Un pouvoir soumis à des critiques. Mais pour quoi faire ?
Titre : François Mitterrand, Le coup d’Etat permanent, réédition 1993, pp. 98-99
Source : Paris, Plon, 1964
Présentation
Le Coup d’Etat permanent regroupe des éditoriaux, parus de 1962 à 1964, de François Mitterrand dans Le courrier de la Nièvre, département dont il est député depuis 1946. Le livre contribue à souder autour de son auteur la gauche démocratique antigaulliste, puis le PC, lors de la présidentielle de 1965.
Contextualisation
Deux ans après le référendum permettant l’élection du président de la République au suffrage universel direct, François Mitterrand, opposant de la première heure à la Ve République, propose un bilan critique de l’exercice du pouvoir par le général de Gaulle.
Analyse
François Mitterrand reproche au Général d’avoir profité, voire d’avoir attisé en sous-main, des troubles à Alger à partir du 13 mai 1958 qui ont conduit à son retour au pouvoir : « [En 1944] le général de Gaulle […] avait à ses côtés deux compagnons : l’honneur et la patrie. Ses compagnons d’aujourd’hui […] s’appellent le coup de force et la sédition. » (Mitterrand à l’Assemblée nationale le 1er juin 1958, cité dans Jean Lacouture). Le député de la Nièvre est attaché à la prédominance du législatif sur l’exécutif : en cela, il est bien un homme de la IVe République dont il fut onze fois ministre.
Mitterrand critique aussi l’étendue des pouvoirs que la Constitution de la Ve alloue au président : possibilité d’obtention des pleins pouvoirs, soumettre un référendum, facilité de dissolution de l’Assemblée nationale. De 1958 à 1964, de Gaulle a progressivement fait usage de ces prérogatives : d’où ce « renforcement continu du pouvoir personnel » du président que dénonce « le Rastignac de la Nièvre » (de Gaulle).
Quoi de plus percutant alors que la démesure pour faire passer son message ? (« duce, führer…»). Jean Lacouture parle même de « vulgarité » de la part du « guérillero de l’antigaullisme ».

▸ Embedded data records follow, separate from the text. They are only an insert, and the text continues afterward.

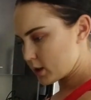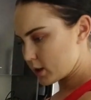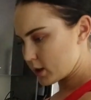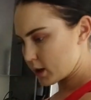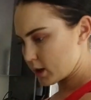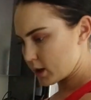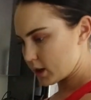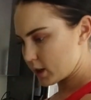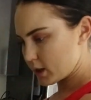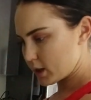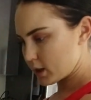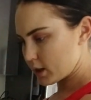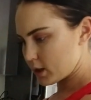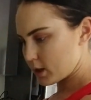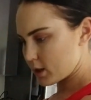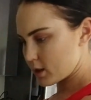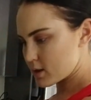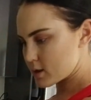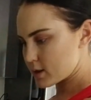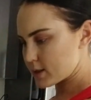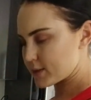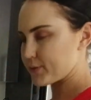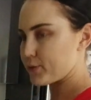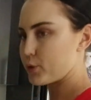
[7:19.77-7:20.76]
It
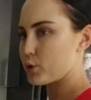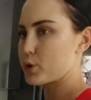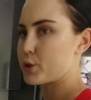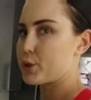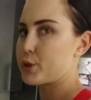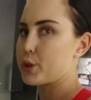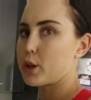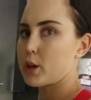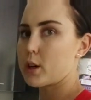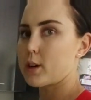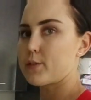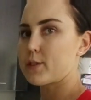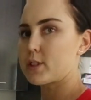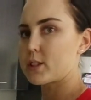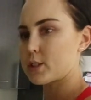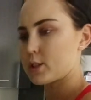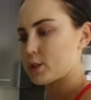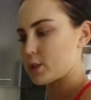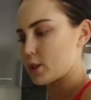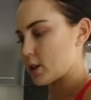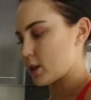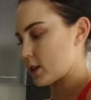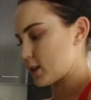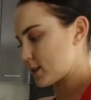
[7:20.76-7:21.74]
is 4 serves,
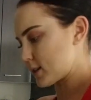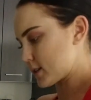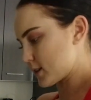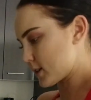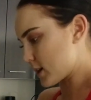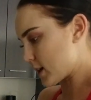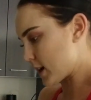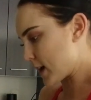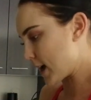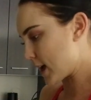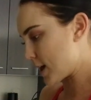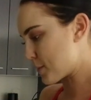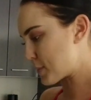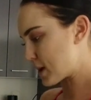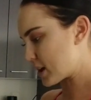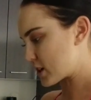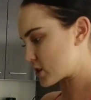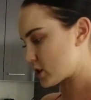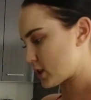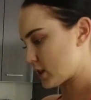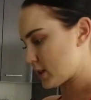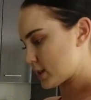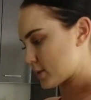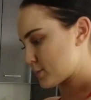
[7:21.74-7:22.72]
so I am
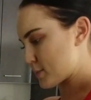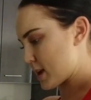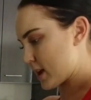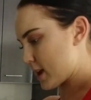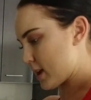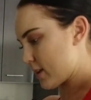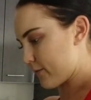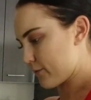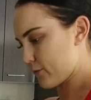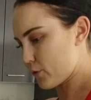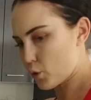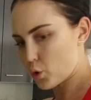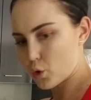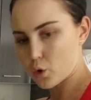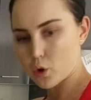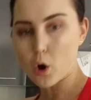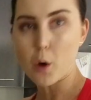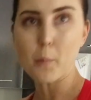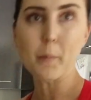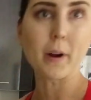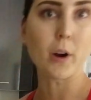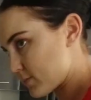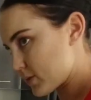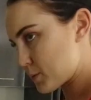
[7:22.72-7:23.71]
actually just making 4. Oh
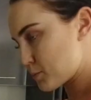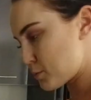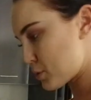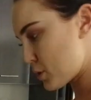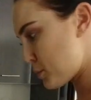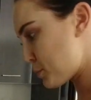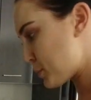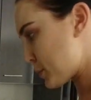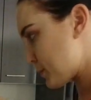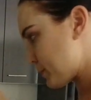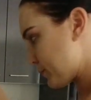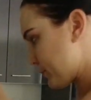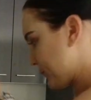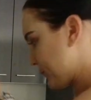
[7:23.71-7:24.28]
my god.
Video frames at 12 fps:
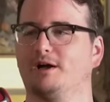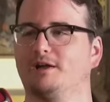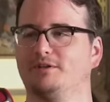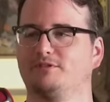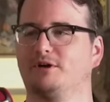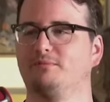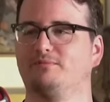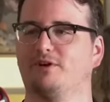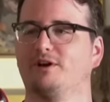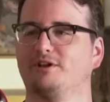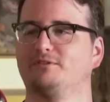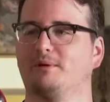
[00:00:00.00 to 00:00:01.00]
something
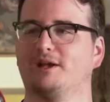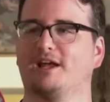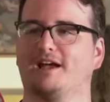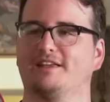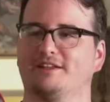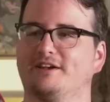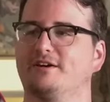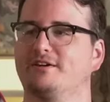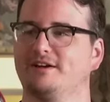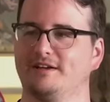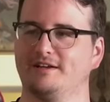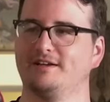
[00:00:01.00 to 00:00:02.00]
funny's about to happen, you know.
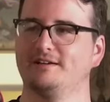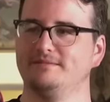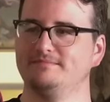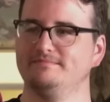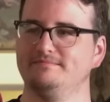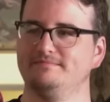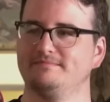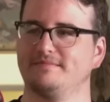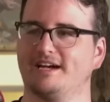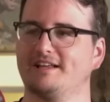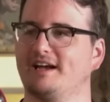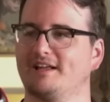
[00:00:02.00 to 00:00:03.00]

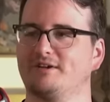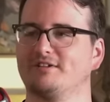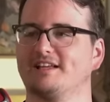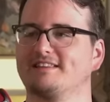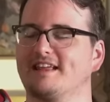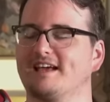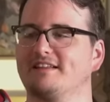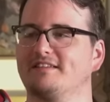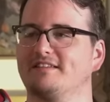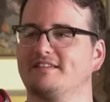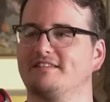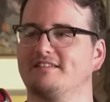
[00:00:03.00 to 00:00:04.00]
I, I don't like that,
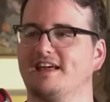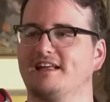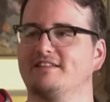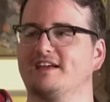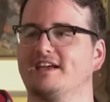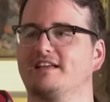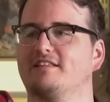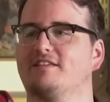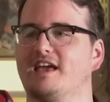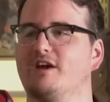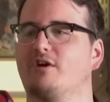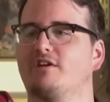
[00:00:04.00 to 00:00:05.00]
that like
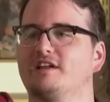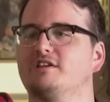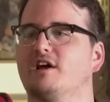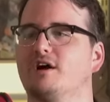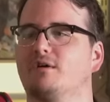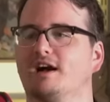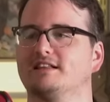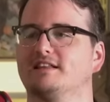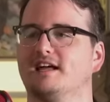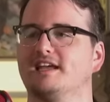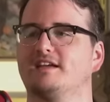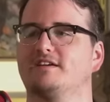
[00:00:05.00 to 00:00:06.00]
they already know. I
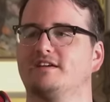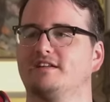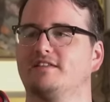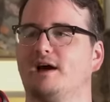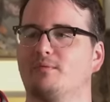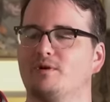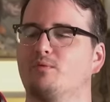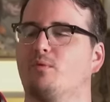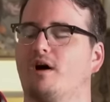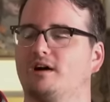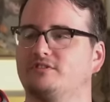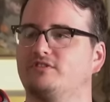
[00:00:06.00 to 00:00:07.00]
like that we
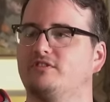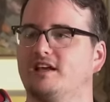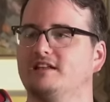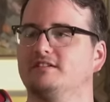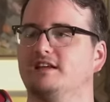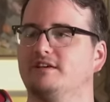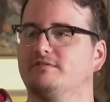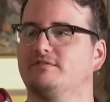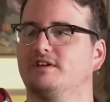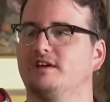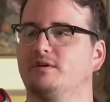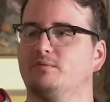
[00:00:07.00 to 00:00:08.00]
watched They Live.
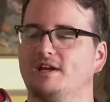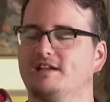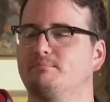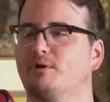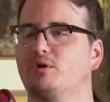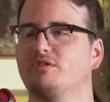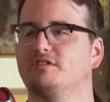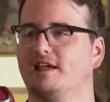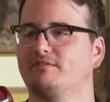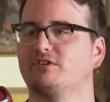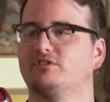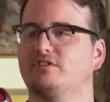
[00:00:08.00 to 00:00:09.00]
We had both
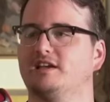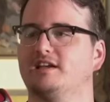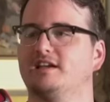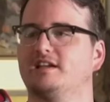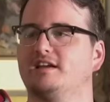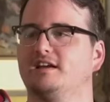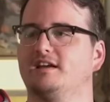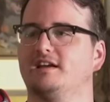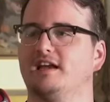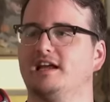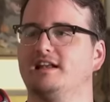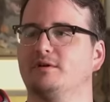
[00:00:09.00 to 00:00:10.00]
never seen it.
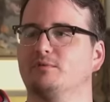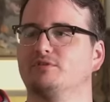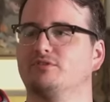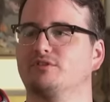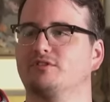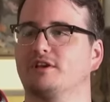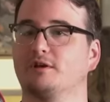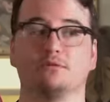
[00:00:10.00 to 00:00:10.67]
Yeah. And it was just like,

Malgré ses attaques, François Mitterrand partage pourtant, sur le fond, certaines idées. Notamment celle de faire élire le président au suffrage universel direct, bien qu’il ait fait partie des opposants à la voie choisie – le référendum – pour l’adopter.
Ressources complémentaires :
Bibliographie
Jean Lacouture, Mitterrand, une histoire de Français. Tome 1 : Les risques de l’escalade. Paris, Points Histoire, 2006, [Paris, Seuil, 1998].
Jean Lacouture, De Gaulle, t. 2 le politique, Paris, Seuil, 2010, [1985].
Jean Lacouture, De Gaulle, t. 3 le souverain, Paris, Seuil, 2010, [1986]
René Rémond, Etait-il jaloux de De Gaulle ? Dans L’Histoire, avril 2001, pp 48-49.
Michel Winock, François Mitterrand, Paris, Gallimard, 2015.